Segment Start: Data
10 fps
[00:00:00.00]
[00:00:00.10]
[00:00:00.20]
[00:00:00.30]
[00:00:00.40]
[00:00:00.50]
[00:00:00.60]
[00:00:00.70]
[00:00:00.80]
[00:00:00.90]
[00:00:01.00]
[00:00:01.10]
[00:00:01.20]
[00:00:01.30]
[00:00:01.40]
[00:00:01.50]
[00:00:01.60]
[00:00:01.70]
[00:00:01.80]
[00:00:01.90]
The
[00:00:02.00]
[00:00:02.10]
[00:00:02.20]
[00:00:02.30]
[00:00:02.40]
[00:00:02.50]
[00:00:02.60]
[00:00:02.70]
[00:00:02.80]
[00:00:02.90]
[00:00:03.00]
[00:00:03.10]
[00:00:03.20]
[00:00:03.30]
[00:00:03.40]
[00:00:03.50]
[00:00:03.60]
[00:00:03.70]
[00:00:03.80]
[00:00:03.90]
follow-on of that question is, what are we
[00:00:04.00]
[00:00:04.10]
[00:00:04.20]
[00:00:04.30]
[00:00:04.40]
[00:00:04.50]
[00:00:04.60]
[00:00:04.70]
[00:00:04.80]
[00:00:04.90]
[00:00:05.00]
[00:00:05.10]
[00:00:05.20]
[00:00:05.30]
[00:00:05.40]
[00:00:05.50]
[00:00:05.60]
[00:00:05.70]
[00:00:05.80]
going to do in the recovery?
Segment End: Data
Segment Start: Data
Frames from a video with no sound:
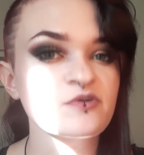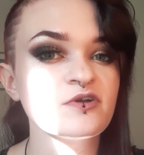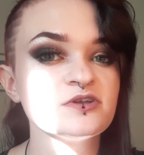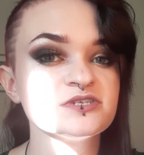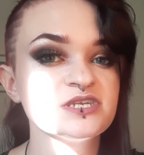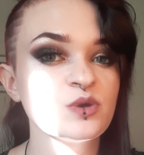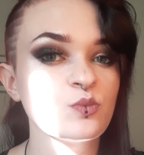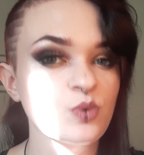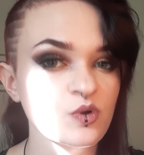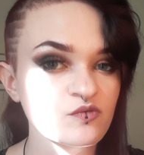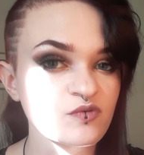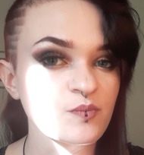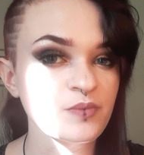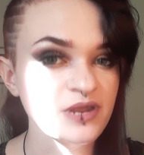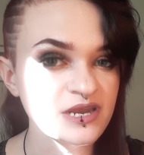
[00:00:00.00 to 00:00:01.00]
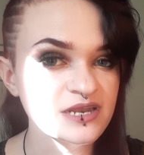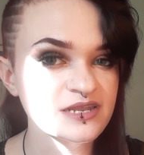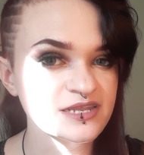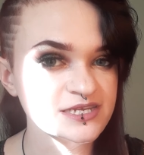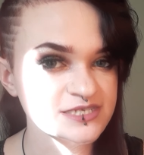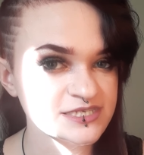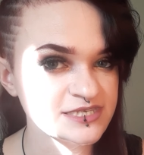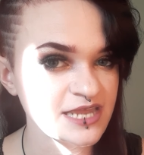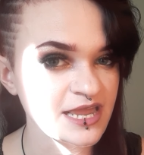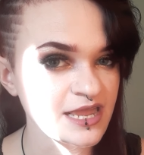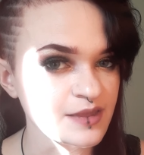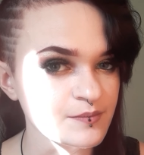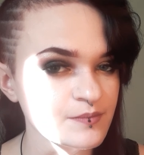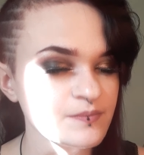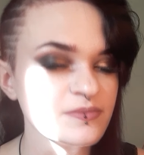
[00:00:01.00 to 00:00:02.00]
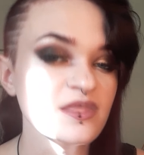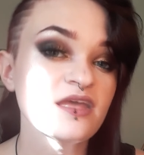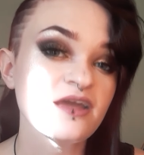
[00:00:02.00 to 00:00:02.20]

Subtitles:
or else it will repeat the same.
Segment End: Data
Segment Start: Data
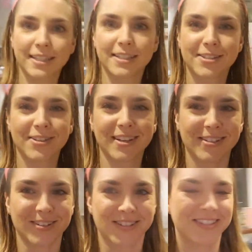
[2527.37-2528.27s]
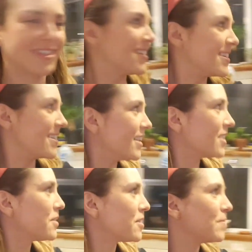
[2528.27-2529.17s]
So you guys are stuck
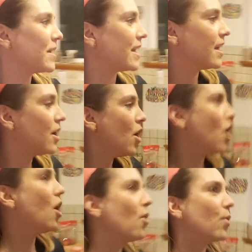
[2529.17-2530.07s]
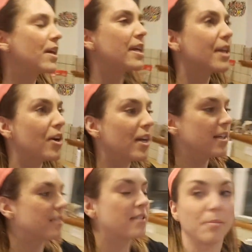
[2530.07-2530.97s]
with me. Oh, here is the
Segment End: Data
What is being asked
Give back precisely the lines above that start at the line containing "[00:00:02.70]" and end at the line containing "[00:00:04.30]", inclusive. No other lines belong in the output.

Answer space
[00:00:02.70]
[00:00:02.80]
[00:00:02.90]
[00:00:03.00]
[00:00:03.10]
[00:00:03.20]
[00:00:03.30]
[00:00:03.40]
[00:00:03.50]
[00:00:03.60]
[00:00:03.70]
[00:00:03.80]
[00:00:03.90]
follow-on of that question is, what are we
[00:00:04.00]
[00:00:04.10]
[00:00:04.20]
[00:00:04.30]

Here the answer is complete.